Ralph Johnson Bunche, a Detroit native, attended UCLA and graduated both “summa cum laude” and Phi Beta Kappa before winning a scholarship to attend Harvard University. With the scholarship and fundraising from friends and family, he entered the vaunted institution to earn his master’s and Ph. D in political science while also teaching at Howard University. He became the first African-American to earn a Ph. D in political science from an American university.

Bunche worked for the Office of Strategic Services, the precursor to the CIA, before joining the State Department. In 1945, Bunche was part of the United States delegation of the United Nations charter conference. Because of that, some historians view Bunche as one of the founding fathers of the organization.

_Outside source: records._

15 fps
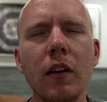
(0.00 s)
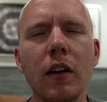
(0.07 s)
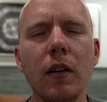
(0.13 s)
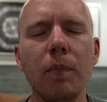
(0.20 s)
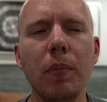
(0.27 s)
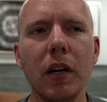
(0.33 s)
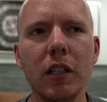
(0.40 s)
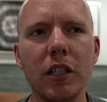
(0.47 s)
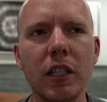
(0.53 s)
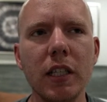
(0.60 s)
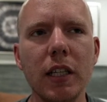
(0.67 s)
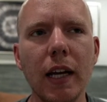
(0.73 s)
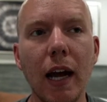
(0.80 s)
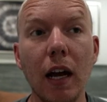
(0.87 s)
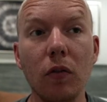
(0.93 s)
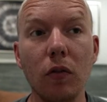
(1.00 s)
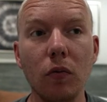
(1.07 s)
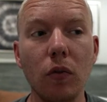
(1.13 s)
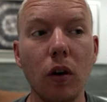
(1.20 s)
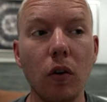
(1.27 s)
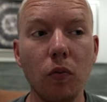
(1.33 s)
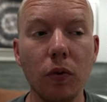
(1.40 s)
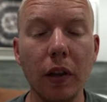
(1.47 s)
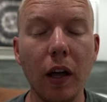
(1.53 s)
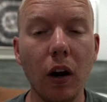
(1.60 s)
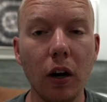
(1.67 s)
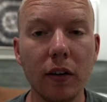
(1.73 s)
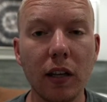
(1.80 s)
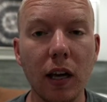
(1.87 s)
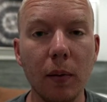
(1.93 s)
But she had a really
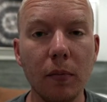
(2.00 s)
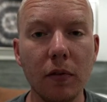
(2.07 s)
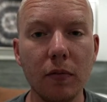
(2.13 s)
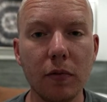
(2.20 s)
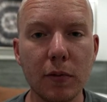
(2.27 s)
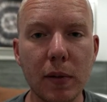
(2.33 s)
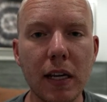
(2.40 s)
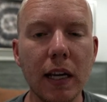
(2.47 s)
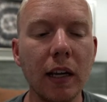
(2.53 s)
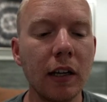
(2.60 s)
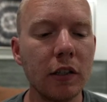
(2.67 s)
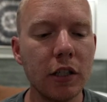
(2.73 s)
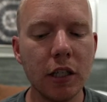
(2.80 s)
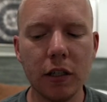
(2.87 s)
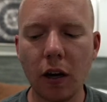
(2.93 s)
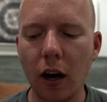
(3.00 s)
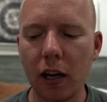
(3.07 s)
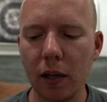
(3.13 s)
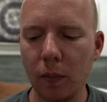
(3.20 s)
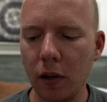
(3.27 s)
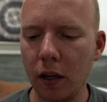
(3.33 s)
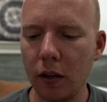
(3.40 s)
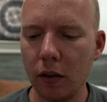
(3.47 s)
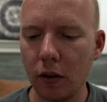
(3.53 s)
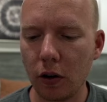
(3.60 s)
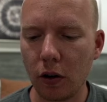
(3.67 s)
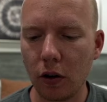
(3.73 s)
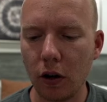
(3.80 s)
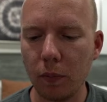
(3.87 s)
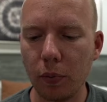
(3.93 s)
hard time speaking, and she documented
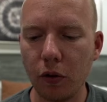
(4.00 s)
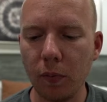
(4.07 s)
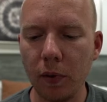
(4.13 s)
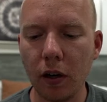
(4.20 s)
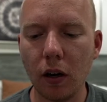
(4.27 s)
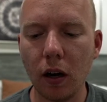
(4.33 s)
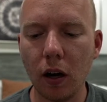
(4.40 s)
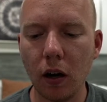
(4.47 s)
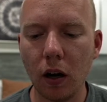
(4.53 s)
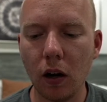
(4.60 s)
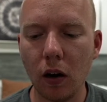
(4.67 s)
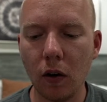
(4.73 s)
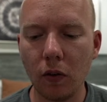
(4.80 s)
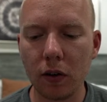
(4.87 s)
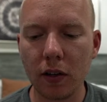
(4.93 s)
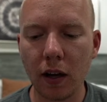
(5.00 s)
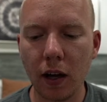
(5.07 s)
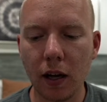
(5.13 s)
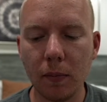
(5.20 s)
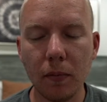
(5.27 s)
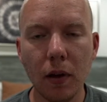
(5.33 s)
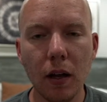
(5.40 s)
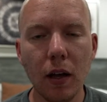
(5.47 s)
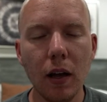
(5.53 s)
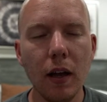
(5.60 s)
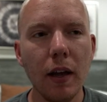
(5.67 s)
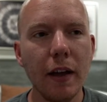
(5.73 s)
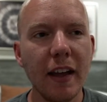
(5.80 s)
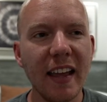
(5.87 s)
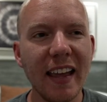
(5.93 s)
her improvement over time,
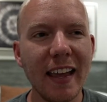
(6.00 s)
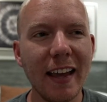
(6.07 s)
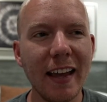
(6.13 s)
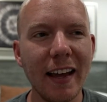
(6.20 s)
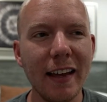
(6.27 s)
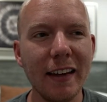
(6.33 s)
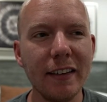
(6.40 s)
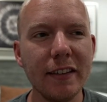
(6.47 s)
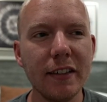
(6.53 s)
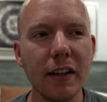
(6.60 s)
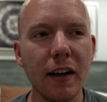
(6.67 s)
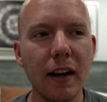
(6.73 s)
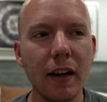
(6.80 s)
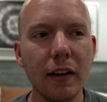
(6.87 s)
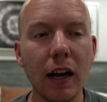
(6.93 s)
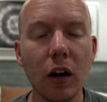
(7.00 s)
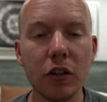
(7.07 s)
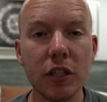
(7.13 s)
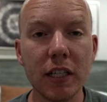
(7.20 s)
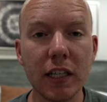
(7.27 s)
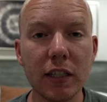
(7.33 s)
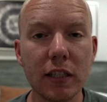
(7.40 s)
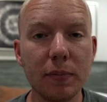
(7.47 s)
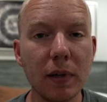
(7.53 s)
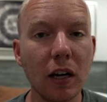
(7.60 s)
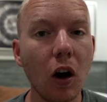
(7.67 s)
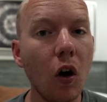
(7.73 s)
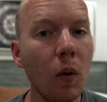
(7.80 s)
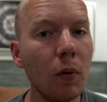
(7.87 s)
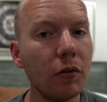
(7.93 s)
and now she can speak
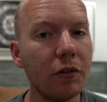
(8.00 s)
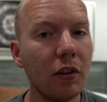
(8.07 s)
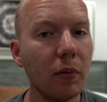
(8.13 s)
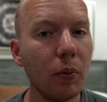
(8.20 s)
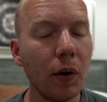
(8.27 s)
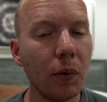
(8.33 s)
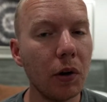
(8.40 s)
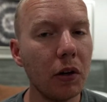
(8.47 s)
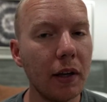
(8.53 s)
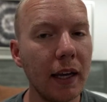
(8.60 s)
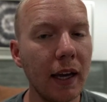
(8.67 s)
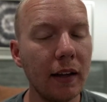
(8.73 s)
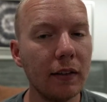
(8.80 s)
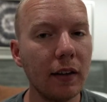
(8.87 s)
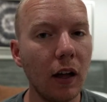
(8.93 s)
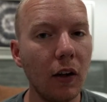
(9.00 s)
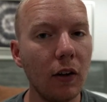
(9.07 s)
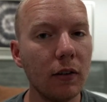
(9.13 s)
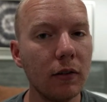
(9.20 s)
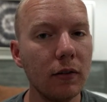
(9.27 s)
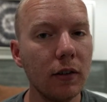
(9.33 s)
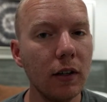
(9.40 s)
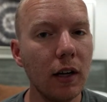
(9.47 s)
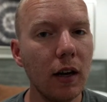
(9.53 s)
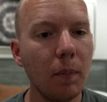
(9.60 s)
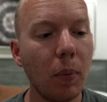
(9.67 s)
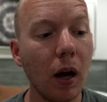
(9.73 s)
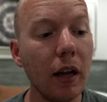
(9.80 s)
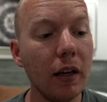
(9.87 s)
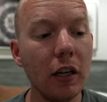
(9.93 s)
almost to the point where you can't tell.
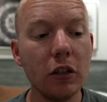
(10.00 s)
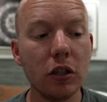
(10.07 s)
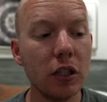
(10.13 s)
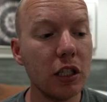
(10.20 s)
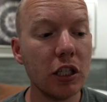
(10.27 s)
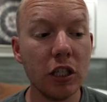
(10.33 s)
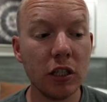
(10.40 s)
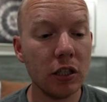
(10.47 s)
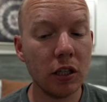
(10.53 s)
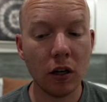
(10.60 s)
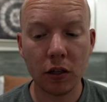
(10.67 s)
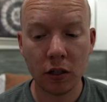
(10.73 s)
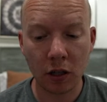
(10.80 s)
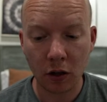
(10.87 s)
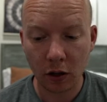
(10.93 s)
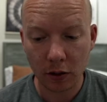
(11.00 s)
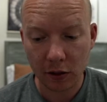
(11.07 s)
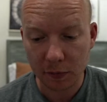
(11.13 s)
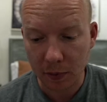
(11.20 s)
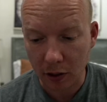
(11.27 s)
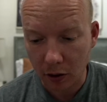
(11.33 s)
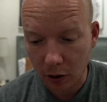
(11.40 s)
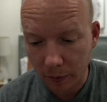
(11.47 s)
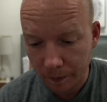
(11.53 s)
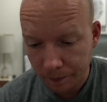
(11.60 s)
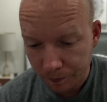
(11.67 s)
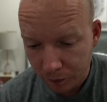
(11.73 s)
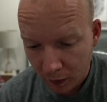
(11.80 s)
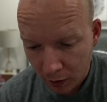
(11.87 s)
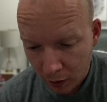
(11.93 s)
But initially, she could hardly speak at all.
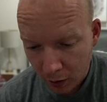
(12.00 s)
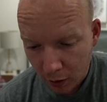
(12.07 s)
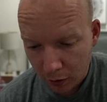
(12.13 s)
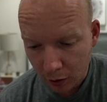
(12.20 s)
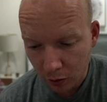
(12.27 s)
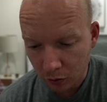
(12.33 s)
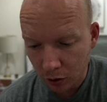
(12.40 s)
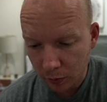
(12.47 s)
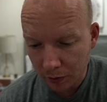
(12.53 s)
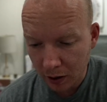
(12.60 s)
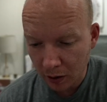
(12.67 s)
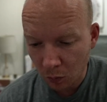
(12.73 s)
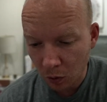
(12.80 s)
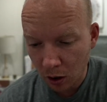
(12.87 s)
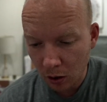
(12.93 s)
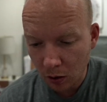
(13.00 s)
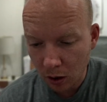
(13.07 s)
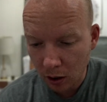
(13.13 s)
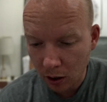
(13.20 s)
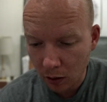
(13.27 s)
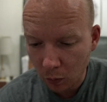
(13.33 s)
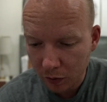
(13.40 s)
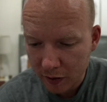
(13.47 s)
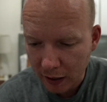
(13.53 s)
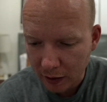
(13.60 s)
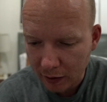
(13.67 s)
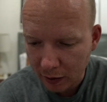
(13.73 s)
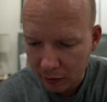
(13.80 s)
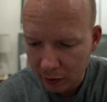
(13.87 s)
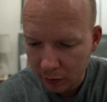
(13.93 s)
Dale Rubin again, what was that
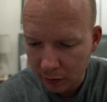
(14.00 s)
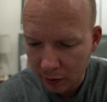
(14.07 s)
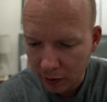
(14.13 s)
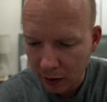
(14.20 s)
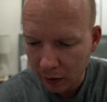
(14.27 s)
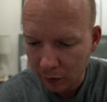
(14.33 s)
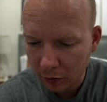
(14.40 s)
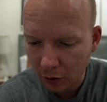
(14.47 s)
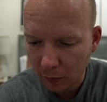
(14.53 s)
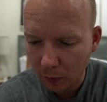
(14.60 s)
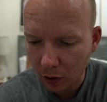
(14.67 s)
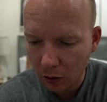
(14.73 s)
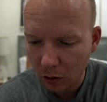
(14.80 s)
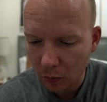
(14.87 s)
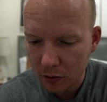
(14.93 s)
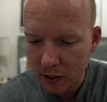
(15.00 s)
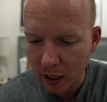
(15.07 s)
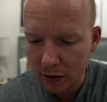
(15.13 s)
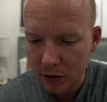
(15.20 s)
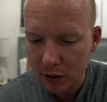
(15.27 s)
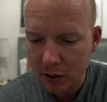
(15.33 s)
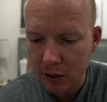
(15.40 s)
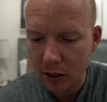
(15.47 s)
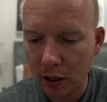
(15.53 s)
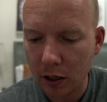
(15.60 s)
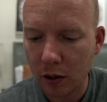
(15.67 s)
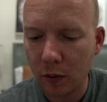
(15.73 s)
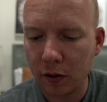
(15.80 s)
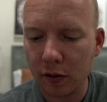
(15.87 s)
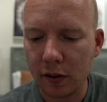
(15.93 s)
connected to the cancer in your ball, or was that just
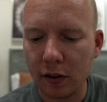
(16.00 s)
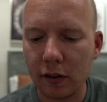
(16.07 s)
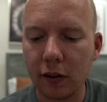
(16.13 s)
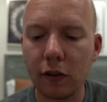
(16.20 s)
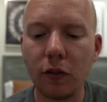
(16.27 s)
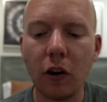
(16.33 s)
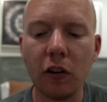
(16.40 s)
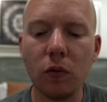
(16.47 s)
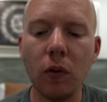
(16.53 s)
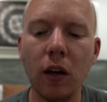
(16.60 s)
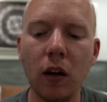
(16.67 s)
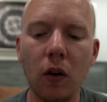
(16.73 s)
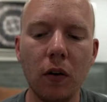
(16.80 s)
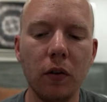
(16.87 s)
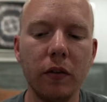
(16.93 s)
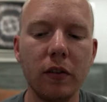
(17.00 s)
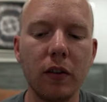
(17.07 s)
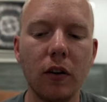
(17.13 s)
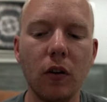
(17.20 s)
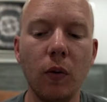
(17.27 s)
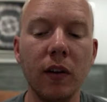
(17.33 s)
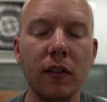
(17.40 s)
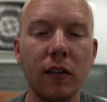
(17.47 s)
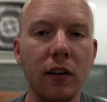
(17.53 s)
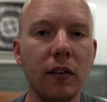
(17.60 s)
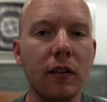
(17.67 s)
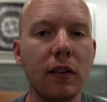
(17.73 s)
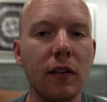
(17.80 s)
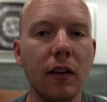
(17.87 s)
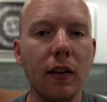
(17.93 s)
coincidence? As far as we know, it was coincidence.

Between 1947 and 1949, Bunche was the lead mediator between the Israelis and Palestinians in the Arab-Israeli conflict. For his efforts and for pushing for the signing for the 1949 Armistice Agreements that ended the conflict, Bunche was awarded the Nobel Peace Prize.

During the acceptance speech in Oslo, Norway, Bunche’s brief address served as a harbinger of his support of the civil rights movement.

“I am not unaware, of course, of the special and broad significance of this award – far transcending its importance or significance to me as an individual – in an imperfect and restive world in which inequalities among peoples, racial and religious bigotries, prejudices and taboos are endemic and stubbornly persistent,” Bunche said.

He added, “From this northern land has come a vibrant note of hope and inspiration for vast millions of people whose bitter experience has impressed upon them that color and inequality are inexorably concomitant.”

Bunche went on to serve in the U.N. For several more years before becoming the under-secretary-general in 1968. He passed in 1971.